We are your data science workshop.

Four Questions to Consider Before Launching a Machine Learning Project

In our last post, we focused on the four problems and tasks that data science and machine learning is particularly well suited for. This is a good starting point for where you can focus your efforts. But there are still practical and business realities of your particular use case to consider. Specifically, why you are doing the project in the first place? What is the volume and quality of your data? And is there enough value in solving the problem to devote energy and resource to it?

In this post we take you through a typical process we run on data science projects involving questions to consider before launching a machine learning project. We start with the why of the project, through to discovery, implementation and last-mile delivery. This process isn’t always linear – in fact it’s almost never linear. But, in general, these are the steps that go through.

1. Why?

Why is always a good place to start. Why are we doing this? What value do we think, or hope, it will deliver?

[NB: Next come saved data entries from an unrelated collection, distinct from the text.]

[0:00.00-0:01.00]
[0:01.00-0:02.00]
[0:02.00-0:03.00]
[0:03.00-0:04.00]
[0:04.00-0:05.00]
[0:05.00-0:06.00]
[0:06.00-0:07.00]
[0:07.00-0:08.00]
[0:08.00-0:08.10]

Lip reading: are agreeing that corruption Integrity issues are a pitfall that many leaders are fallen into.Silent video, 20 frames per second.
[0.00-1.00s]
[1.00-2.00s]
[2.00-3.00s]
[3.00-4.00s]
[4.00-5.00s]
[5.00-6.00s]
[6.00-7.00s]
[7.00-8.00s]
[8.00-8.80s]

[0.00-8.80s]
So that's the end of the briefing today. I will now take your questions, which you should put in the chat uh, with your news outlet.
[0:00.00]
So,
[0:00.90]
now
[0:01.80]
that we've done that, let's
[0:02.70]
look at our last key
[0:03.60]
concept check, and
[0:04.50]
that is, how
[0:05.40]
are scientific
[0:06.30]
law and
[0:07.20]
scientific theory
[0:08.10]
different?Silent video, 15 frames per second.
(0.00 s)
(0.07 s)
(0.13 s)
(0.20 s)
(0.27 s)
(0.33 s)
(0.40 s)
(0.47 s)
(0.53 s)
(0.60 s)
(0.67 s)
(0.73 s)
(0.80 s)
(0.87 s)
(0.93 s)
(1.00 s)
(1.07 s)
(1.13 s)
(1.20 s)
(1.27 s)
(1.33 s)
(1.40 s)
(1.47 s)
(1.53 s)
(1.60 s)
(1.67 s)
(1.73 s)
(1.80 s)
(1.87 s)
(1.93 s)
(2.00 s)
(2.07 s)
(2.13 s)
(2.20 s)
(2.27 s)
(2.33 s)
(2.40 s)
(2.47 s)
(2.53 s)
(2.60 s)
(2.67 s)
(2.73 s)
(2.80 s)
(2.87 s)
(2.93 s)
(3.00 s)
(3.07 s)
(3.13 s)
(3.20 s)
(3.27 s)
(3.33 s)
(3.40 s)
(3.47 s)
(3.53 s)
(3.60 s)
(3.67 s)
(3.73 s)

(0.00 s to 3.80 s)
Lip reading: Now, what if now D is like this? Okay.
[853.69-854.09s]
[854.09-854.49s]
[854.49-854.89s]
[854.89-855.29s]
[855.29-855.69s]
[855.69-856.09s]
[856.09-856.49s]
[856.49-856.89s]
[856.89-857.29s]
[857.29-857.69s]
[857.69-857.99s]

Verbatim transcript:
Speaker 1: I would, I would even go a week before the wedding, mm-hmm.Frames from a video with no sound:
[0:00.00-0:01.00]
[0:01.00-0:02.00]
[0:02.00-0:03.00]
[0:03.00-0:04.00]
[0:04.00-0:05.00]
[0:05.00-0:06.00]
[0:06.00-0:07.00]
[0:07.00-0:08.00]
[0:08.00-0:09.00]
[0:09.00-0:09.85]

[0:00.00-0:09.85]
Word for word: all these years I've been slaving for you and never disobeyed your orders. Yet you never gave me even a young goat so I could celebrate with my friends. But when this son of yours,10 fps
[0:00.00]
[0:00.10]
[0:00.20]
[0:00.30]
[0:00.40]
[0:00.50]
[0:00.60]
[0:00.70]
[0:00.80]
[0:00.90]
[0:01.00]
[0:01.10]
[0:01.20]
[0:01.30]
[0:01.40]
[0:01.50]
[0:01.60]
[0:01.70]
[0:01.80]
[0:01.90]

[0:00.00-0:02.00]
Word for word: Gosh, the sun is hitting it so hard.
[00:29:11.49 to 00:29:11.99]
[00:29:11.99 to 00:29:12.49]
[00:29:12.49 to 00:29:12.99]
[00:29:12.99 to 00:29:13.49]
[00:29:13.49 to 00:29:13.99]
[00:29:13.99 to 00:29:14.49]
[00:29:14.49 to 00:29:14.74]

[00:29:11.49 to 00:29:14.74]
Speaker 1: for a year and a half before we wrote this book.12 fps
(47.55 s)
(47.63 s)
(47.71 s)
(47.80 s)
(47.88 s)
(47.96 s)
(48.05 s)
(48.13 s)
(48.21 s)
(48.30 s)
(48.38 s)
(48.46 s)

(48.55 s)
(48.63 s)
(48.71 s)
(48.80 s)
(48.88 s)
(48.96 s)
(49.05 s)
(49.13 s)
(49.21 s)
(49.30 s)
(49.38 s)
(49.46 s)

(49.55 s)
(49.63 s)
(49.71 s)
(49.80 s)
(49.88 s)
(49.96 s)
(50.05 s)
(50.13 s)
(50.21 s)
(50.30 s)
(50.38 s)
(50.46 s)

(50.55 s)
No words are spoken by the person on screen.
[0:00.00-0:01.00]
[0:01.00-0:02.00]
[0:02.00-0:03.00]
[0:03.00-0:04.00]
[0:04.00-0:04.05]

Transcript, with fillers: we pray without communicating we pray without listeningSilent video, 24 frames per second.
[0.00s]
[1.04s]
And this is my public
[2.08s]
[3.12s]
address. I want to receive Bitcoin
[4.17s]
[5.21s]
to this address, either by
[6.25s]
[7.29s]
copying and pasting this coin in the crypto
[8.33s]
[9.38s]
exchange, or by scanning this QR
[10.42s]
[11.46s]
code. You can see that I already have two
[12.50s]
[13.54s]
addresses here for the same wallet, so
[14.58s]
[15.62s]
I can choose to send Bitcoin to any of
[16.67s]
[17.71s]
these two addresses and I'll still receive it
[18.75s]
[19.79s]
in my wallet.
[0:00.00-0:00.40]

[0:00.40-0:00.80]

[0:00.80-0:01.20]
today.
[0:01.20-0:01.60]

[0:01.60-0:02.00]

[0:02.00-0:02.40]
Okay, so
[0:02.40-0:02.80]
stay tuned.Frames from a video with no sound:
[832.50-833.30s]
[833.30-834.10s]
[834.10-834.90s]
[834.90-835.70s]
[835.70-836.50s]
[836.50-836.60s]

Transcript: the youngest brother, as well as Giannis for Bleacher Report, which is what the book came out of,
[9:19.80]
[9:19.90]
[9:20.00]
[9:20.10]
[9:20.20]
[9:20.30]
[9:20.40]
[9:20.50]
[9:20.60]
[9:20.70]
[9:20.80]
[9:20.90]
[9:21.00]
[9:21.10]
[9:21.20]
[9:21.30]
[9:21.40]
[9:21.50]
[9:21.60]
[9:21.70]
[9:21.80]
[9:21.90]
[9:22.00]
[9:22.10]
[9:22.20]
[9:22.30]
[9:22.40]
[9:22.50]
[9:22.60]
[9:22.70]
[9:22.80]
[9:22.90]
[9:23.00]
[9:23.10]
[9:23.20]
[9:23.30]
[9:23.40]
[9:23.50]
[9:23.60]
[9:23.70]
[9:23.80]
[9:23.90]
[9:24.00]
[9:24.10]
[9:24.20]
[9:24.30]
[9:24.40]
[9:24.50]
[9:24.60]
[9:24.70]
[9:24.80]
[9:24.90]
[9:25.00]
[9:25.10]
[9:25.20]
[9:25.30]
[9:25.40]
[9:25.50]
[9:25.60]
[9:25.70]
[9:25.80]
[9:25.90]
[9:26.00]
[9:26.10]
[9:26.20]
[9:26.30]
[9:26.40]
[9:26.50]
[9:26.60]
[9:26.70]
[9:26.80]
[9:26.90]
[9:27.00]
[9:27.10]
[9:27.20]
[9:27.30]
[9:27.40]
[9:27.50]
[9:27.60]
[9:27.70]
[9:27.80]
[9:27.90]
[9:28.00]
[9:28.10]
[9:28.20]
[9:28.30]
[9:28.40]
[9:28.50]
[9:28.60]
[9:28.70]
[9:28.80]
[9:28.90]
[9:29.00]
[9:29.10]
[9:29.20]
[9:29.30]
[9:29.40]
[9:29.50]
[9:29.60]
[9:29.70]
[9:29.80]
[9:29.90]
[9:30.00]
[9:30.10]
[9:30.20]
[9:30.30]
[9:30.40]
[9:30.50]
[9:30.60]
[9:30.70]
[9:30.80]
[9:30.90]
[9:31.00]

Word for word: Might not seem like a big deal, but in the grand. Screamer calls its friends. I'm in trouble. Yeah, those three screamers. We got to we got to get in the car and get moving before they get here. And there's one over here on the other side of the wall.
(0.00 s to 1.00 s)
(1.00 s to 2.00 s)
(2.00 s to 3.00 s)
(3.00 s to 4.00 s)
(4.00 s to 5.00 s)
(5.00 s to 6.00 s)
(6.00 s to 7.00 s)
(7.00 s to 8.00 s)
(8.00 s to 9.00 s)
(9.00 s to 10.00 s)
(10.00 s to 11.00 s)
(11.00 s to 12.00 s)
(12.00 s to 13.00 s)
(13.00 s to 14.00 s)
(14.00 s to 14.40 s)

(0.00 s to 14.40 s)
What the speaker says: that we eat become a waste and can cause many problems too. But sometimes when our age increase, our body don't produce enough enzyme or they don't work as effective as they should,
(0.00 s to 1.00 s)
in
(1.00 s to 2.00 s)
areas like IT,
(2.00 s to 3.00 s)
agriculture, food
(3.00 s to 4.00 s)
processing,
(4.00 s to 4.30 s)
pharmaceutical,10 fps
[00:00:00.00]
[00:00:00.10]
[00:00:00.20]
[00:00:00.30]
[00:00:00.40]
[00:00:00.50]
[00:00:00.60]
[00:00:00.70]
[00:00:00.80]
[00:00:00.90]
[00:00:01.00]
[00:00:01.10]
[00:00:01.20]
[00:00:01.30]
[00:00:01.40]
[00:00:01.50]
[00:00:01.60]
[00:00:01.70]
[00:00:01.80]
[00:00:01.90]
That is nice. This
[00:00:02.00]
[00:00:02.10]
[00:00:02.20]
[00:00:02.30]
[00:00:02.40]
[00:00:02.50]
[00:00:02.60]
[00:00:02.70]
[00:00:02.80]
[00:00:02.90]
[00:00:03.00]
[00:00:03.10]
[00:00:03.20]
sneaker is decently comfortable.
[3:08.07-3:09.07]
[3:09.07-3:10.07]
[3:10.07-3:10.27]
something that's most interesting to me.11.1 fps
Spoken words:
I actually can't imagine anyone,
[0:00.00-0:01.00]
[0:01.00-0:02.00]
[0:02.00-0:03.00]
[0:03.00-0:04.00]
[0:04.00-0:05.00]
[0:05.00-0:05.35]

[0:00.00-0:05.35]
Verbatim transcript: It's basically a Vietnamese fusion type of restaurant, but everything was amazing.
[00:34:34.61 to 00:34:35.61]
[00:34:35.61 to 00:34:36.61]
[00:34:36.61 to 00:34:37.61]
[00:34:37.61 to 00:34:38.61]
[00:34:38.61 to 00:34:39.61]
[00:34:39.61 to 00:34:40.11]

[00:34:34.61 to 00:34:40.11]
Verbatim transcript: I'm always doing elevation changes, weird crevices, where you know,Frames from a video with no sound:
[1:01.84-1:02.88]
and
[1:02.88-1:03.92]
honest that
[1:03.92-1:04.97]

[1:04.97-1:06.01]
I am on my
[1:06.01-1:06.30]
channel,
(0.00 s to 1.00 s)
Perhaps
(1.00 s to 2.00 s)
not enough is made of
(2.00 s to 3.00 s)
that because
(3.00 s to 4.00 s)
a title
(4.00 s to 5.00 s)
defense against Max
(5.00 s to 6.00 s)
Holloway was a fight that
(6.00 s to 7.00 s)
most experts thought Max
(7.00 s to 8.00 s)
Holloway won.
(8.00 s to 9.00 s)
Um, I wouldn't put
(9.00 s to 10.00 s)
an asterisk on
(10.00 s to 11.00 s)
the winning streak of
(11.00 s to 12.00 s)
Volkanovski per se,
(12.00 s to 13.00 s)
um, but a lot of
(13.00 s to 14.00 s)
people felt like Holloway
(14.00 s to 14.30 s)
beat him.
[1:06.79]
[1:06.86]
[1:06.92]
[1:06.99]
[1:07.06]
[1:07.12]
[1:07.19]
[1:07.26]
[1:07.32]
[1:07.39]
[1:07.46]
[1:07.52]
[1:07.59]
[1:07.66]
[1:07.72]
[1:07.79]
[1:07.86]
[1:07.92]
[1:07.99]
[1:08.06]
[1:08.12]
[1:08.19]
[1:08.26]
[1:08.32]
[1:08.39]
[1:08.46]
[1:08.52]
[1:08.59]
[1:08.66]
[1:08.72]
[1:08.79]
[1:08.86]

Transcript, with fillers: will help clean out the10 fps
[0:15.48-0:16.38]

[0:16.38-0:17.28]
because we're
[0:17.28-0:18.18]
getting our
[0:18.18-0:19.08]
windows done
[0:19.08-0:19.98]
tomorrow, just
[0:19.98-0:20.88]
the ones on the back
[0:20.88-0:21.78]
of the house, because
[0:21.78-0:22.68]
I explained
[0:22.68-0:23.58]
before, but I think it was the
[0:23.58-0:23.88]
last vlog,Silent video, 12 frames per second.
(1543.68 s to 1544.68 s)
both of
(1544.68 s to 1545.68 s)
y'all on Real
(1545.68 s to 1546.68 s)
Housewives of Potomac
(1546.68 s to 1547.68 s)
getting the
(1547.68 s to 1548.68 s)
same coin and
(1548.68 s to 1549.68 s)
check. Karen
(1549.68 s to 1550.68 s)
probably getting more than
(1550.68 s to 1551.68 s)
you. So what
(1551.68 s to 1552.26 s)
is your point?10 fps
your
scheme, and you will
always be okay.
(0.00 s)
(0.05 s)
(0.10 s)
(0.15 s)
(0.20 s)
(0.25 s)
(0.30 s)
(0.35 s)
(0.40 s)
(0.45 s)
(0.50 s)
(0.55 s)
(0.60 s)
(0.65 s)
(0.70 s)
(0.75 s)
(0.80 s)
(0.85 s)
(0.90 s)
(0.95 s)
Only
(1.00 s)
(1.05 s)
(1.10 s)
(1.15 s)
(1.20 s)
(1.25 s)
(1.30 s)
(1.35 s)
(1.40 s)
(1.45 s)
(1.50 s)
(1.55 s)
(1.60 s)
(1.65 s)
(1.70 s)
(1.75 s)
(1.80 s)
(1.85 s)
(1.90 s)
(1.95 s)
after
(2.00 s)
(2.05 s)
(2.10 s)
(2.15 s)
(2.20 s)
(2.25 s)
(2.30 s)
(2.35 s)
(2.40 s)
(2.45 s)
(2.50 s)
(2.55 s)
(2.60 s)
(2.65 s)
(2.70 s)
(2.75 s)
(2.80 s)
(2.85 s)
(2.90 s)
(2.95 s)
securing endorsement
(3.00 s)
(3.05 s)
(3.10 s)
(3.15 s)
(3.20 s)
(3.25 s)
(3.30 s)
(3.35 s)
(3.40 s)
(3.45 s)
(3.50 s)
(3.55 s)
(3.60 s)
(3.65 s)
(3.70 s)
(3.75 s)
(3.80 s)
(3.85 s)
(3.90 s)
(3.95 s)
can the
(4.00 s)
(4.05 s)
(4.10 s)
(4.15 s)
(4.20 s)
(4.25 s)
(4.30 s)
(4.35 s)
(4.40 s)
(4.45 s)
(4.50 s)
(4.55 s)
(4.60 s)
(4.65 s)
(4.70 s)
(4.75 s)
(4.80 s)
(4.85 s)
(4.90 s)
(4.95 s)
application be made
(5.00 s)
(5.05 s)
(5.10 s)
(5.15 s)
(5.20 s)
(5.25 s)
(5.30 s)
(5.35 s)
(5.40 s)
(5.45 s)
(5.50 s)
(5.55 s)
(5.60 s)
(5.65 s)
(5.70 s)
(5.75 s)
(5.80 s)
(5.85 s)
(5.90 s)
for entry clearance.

The “why” helps form the vision of what you want to achieve with your machine learning project. It makes it easier to communicate with other stakeholders, such as your CEO, your colleagues, or the data science team working on it. This is also when you sketch out what you think the final product will look like. Of course, this will change over the course of the machine learning project.

To use an example: you are facing a high rate of customer churn. You think there’s some evidence you can predict when this will happen. You think you can use this information to stop customers from leaving. The why is clear here: you want to lose fewer customers. But should also think about how you’ll operationalise this. Who the key stakeholders are (maybe account managers or customer success), where you will need data from (CRM and your product), and what a final tool might look like (could be something as simple as an email notification to the account manager to intervene).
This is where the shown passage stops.